» RECORDS SUPPLIED
▬▬▬▬▬▬▬▬▬▬

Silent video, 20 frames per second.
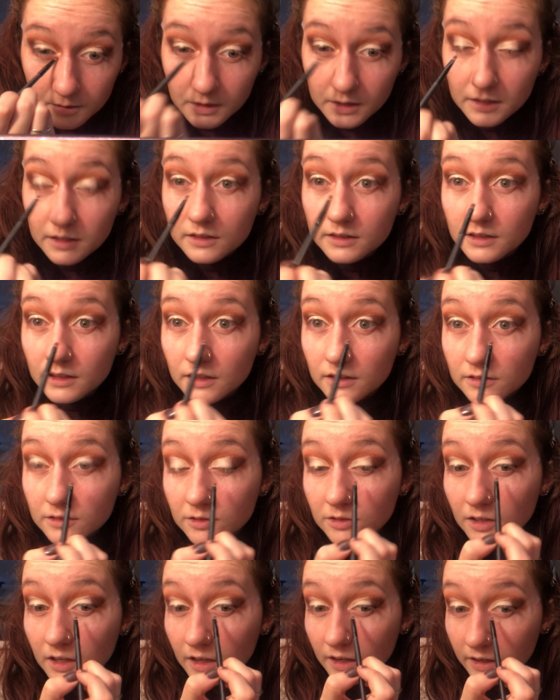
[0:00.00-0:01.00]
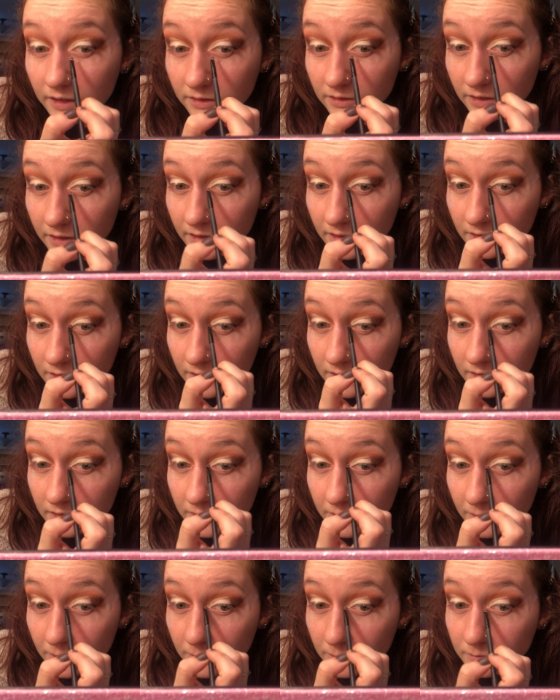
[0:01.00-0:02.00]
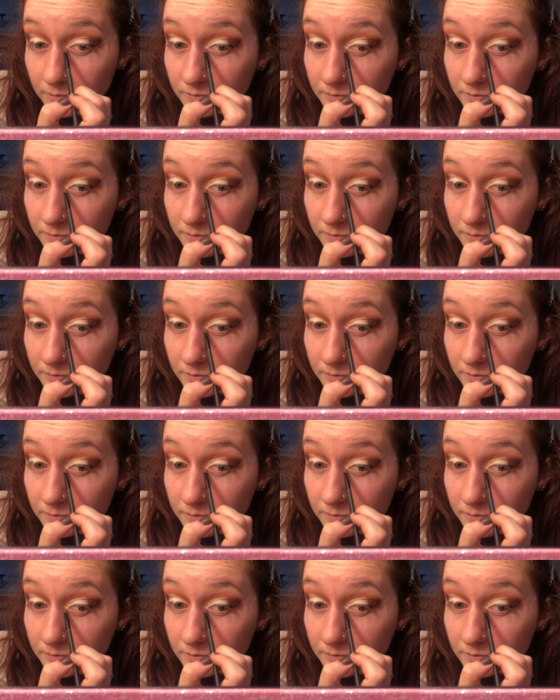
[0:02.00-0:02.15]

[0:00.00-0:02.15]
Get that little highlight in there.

▬▬▬▬▬▬▬▬▬▬

Return every entry word for word, leaving the pictures out.

» WRITTEN RESPONSE
Silent video, 20 frames per second.
[0:00.00-0:01.00]
[0:01.00-0:02.00]
[0:02.00-0:02.15]

[0:00.00-0:02.15]
Get that little highlight in there.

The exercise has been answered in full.